There's no doubt which one the New York Times judges to be the more important: Bergman gets a lengthy tribute not only on the front page of the entire newspaper but also of the Arts sections. Walsh was relegated to a paltry obit on B9. If I were calling the shots at the Newspaper of Record, I would have reversed the story selection, but then I admit to a certain bias here as a devoted 49ers fan of long standing.

I grew up in Los Angeles rooting for the Rams, before they betrayed my hometown by decamping for St. Louis in 1994. By that time my allegiance had already begun to shift, since I moved north to attend the University of California, Berkeley in 1987, at the very height of the 49ers dynasty. Ah, to be young and a football fan in the Bay Area in the 1980s and early 1990s . It must have been like being a New York Yankees fan in the 1920s-30s or a Boston Celtics fan in the 1960s. Bliss it was to watch Joe Montana lofting soft passes to Jerry Rice, Roger Craig coming out of the backfield, Ronnie

Lott nailing opposing receivers.... And orchestrating the whole brilliant show was the incomparable William Ernest Walsh.

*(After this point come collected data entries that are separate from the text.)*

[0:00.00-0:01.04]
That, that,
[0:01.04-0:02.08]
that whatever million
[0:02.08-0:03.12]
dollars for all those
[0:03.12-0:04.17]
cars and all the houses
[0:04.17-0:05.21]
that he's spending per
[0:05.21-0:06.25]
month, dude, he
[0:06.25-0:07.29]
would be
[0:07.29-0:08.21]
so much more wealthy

Born in 1931 during the Great Depression, the son of a Southern California day laborer, Walsh came up the hard way as a marginal football player (and amateur boxer) at the College of San Mateo and San Jose State. Then he served a long apprenticeship as a junior coach, working as a graduate assistant at San Jose State, a high school head coach, and then as a defensive assistant at Cal (my alma mater) and Stanford (its hated rival). He switched from defense to offense when he joined the Oakland Raiders in 1966 and emerged as a passing guru when he was hired by Paul Brown as an assistant for the expansion Cincinnati Bengals in 1968.

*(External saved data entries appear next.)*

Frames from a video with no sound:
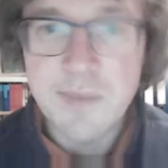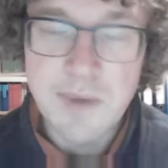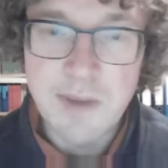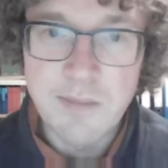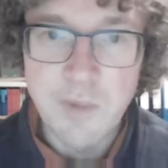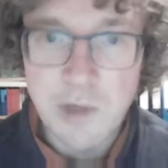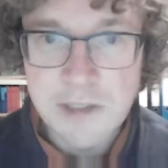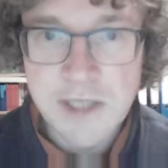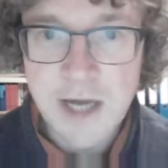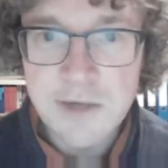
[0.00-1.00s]

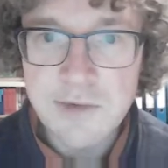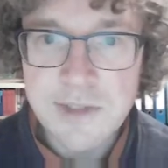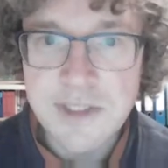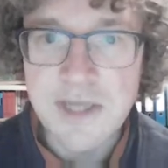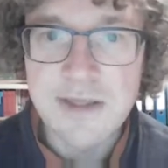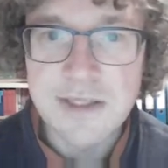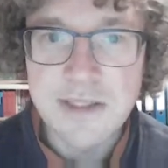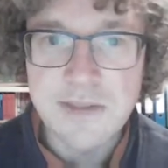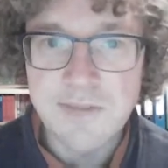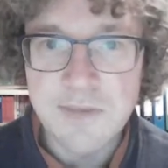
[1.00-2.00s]
boils down to is that
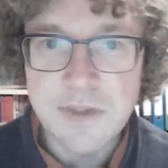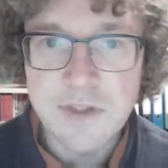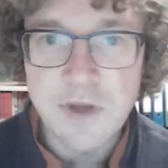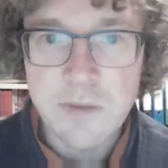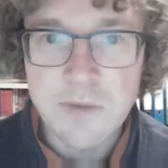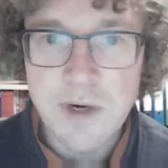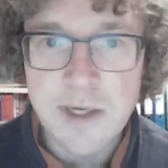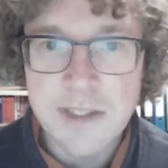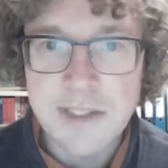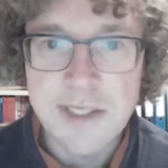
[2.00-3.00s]
this stock price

Here he developed what would become known as the West Coast offense, predicated on multiple receiver sets and short, precise, timed passes. Much of the impetus for this new approach was that the Bengals had a lousy running game, so they couldn't simply shove the ball down opponents' throats in the "three yards and a cloud of dust" style favored then and now by so many unimaginative National Football League coaches. Walsh's genius was that he realized that short passes could be an even better way of controlling the game's tempo than a brutal running game; the run could come in later, as a way to grind out the clock, once the quarterback and his receivers had built up a lead.